Le sue prime parole l’avevano spaventata. Le erano giunte improvvise, dopo che aveva a lungo pianto per un mal di testa. Sin da allora aveva temuto che potesse ricordare troppe cose e che la lasciasse. Lei non era che Valona March. La chiamavano la Grossa Lona. Non si era mai sposata, né mai si sarebbe sposata. Una ragazzona grande e grossa come lei, dalle mani arrossate dal lavoro, non poteva sposarsi. Doveva accontentarsi di guardare scontrosa e risentita i giovani che la ignoravano alle feste, durante i giorni di riposo. Ma quando era venuto Rik le era parso di aver trovato un bambino. Doveva essere nutrito e curato, bisognava portarlo fuori al sole e curarlo quando quegli atroci mali di testa lo torturavano.

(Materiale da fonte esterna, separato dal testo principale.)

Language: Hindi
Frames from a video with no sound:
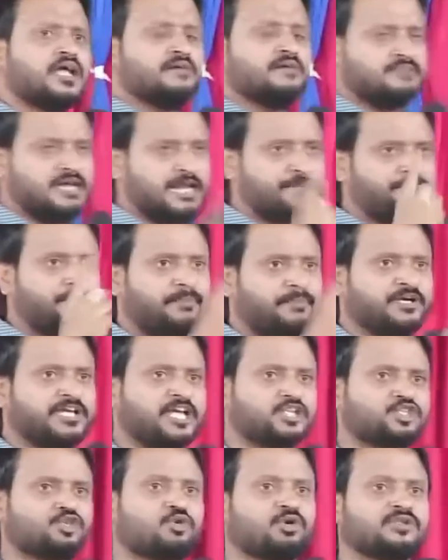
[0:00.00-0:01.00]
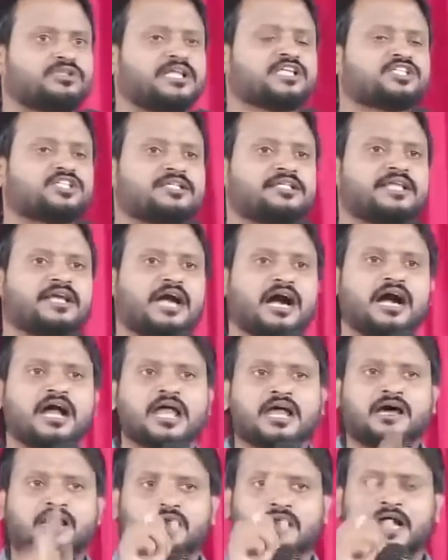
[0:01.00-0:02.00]
मैंने प्रभु यीशु को दर्शन देखा
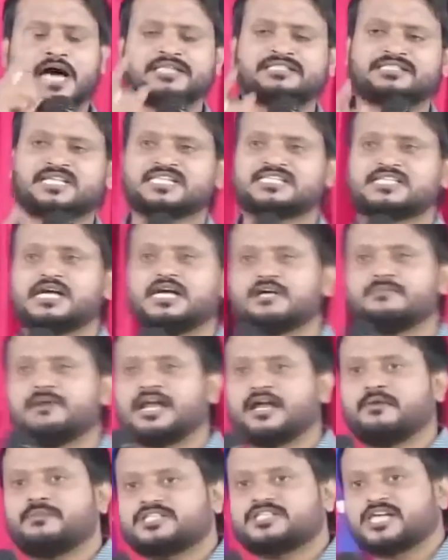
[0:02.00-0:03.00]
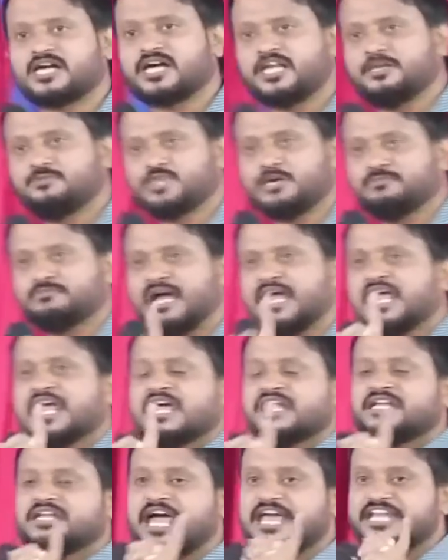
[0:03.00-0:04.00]
रात के साढ़े बारह बजे करीब जब मैं
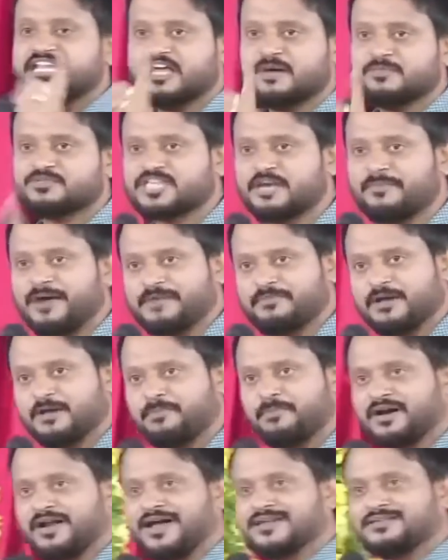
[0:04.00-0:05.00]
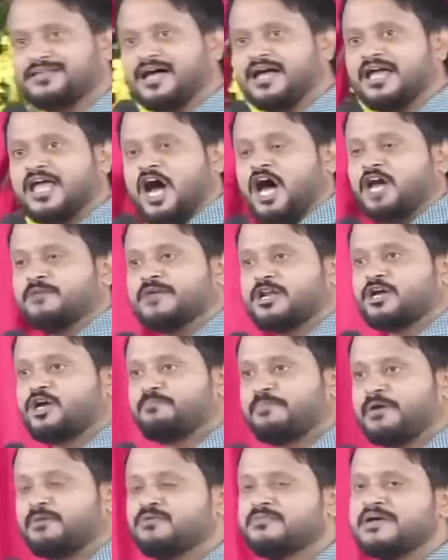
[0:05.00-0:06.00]
नए नियम से बाइबल पढ़ रहा था और मेरे को
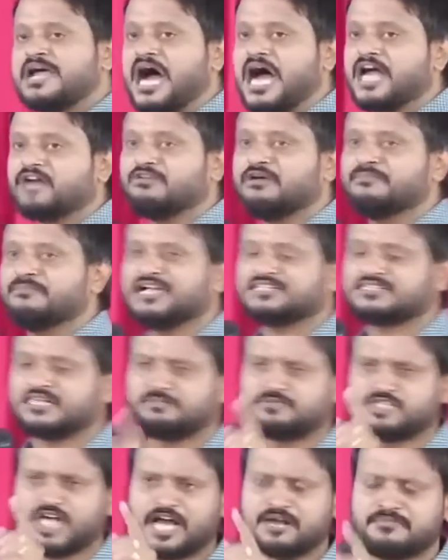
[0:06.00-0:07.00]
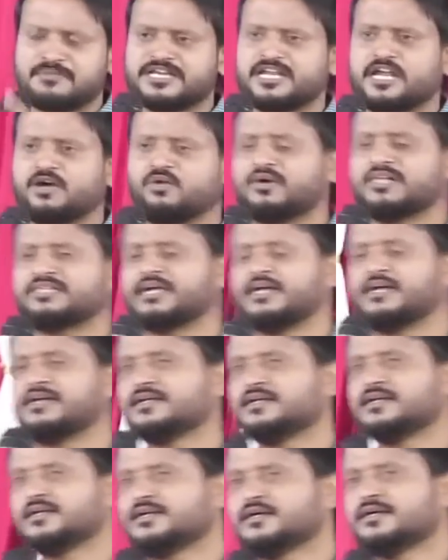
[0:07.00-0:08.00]
प्रभु में आए हुए मात्र चार महीने हुए थे
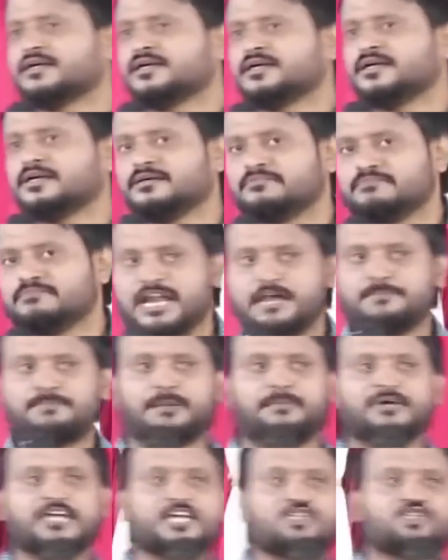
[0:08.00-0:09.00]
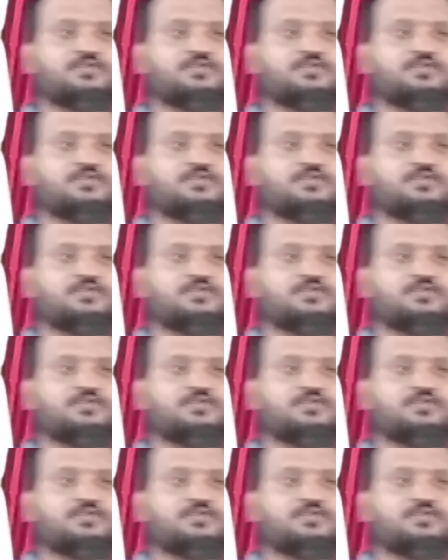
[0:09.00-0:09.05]
मैंने प्रभु यीशुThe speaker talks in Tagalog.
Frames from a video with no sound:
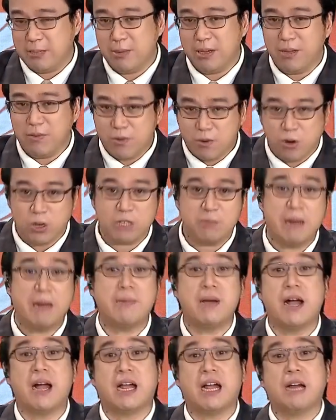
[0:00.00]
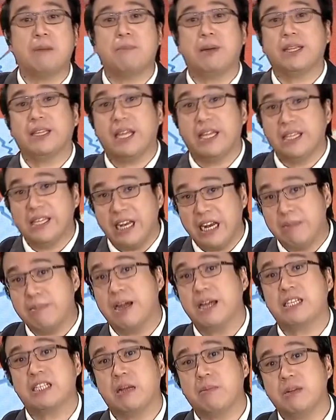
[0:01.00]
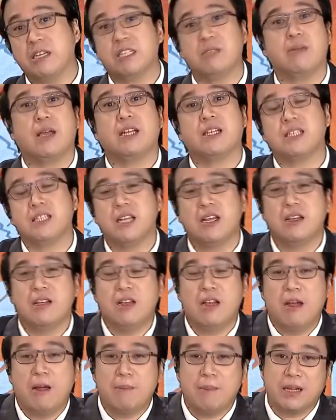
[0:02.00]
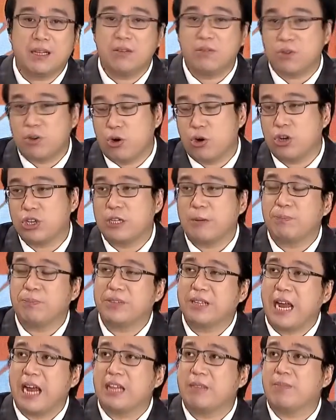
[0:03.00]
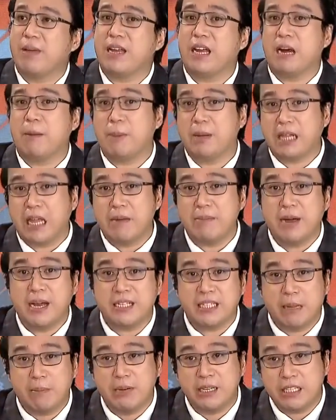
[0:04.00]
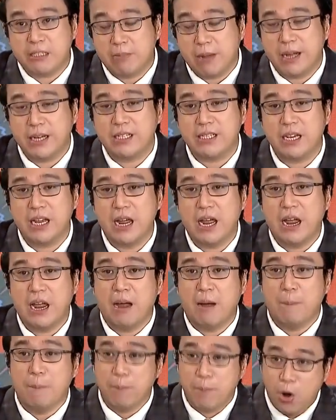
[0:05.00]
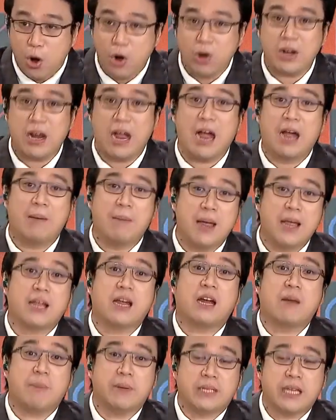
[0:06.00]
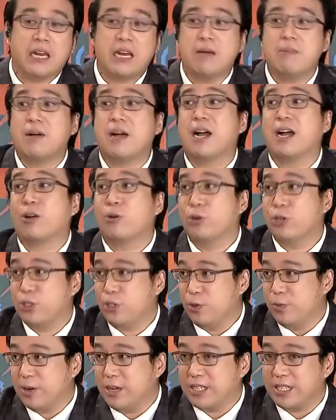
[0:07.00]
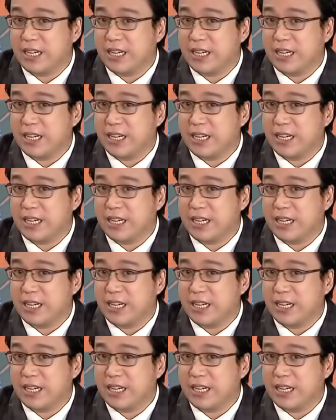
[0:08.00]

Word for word: But of course, may mga karapatan din ang mga establishments But of course, kahit may karapatan ang mga establishments, more ang may karapatan ang mga consumers.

I ragazzi solevano correrle dietro ridendo e urlando: «Lona ha trovato un amico! La Grossa Lona ha trovato un amico matto. L’amico di Lona è un Rik.»
Più tardi, quando Rik fu in grado di camminare da solo ed era uscito solo per le strade del villaggio, si erano messi a girargli intorno, strepitando e schernendolo per il piacere meschino di vedere un uomo adulto coprirsi gli occhi impaurito e ritrarsi, incapace di rispondere ai loro insulti se non con piagnucolii. Quante volte Lona era uscita di casa come una furia, minacciandoli coi pugni.